Investigating the Hansard black hole

Historic Hansard · 29 May 2016

Update 10 July: I’ve now harvested all of the House of Reps and the Senate from 1901 to 1980, so some of the figures below have been adjusted.

Background

While harvesting XML files from Senate Hansard I noticed that some of the downloaded files had differently formatted filenames and were very small (around 300 bytes). Sure enough when I opened them I found they were empty:

<?xml version="1.0" ?>
<hansard xsi:noNamespaceSchemaLocation="../../hansard.xsd" version="2.1" xmlns:xsi="http://www.w3.org/2001/XMLSchema-instance"><session.header>
<date>1907-09-20</date>
<parliament.no>3</parliament.no>
<session.no>2</session.no>
<period.no></period.no>
<chamber>Senate</chamber>
<page.no>3556</page.no>
<proof>0</proof>
</session.header>
</hansard>

At first I thought they were just some artefact of the system and didn’t really worry about them. But as they started piling up, I thought I’d better investigate.

What’s on ParlInfo

If you search ParlInfo for the date in the XML file above, 20 September 1907, just one result is returned. This is odd – normally you’d expect to see a list of the debates and questions that made up the day’s proceedings. For example the previous day, 19 September 1907, returns 75 results.

If you click on the single result for 20 September 1907, you’ll notice again that there isn’t the usual nested list of the day’s proceedings in the left hand column. It’s just empty. If you click on the ‘View/Save XML’ link you’ll see the same empty XML file I harvested. The ‘Download fragment’ link provides an empty PDF template. Interestingly, if you click on the ‘Download full day’s Hansard’ you get a PDF file that says it has 30 pages, but only the first page is visible. (Update, 5 July 2016: I think this problem with PDFs loading was just a browser issue.)

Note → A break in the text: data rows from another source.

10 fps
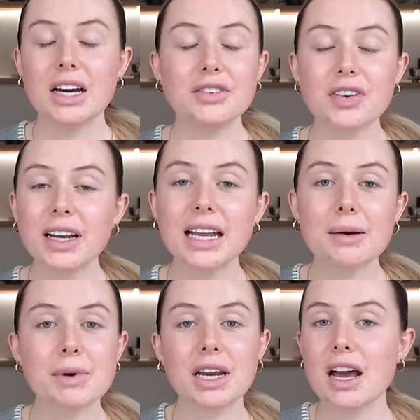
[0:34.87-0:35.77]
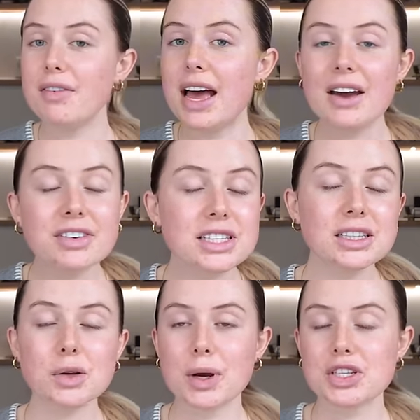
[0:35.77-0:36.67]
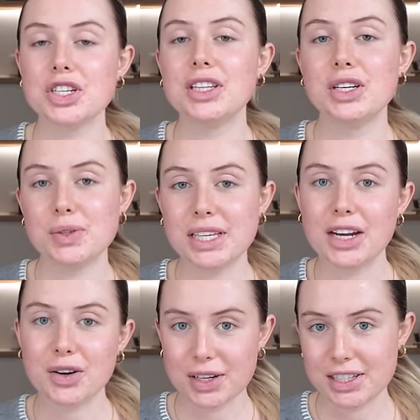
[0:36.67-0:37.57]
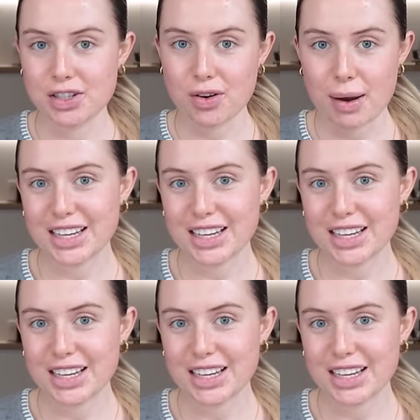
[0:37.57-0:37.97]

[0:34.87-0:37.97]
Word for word: And finally, I'm gonna cover every single question that you sent on Instagram.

Ok, so something clearly has gone wrong in the scanning/OCR/markup process. These things happen. The question is, what is the impact on users who have assumed that ParlInfo provides a full record of Hansard.

Is it searchable?

After poking around some more I noticed that some days did seem to have complete PDFs. I’m not sure what the ParlInfo search is actually searching, so I thought I’d better try a few tests to see whether the content of these empty or malformed files were searchable.

As noted above, you can find them by searching for a date range. But what happens when you add a keyword to that search?

The first page of the PDF included a question on the price of starch. So let’s add the keyword ‘starch’ to our query for 20 September 1907 – no results. Let’s check that our query’s ok by broadening the date range to the end of September. This time we get four results – it seems that the question on the price of starch was asked again on 25 September 1907.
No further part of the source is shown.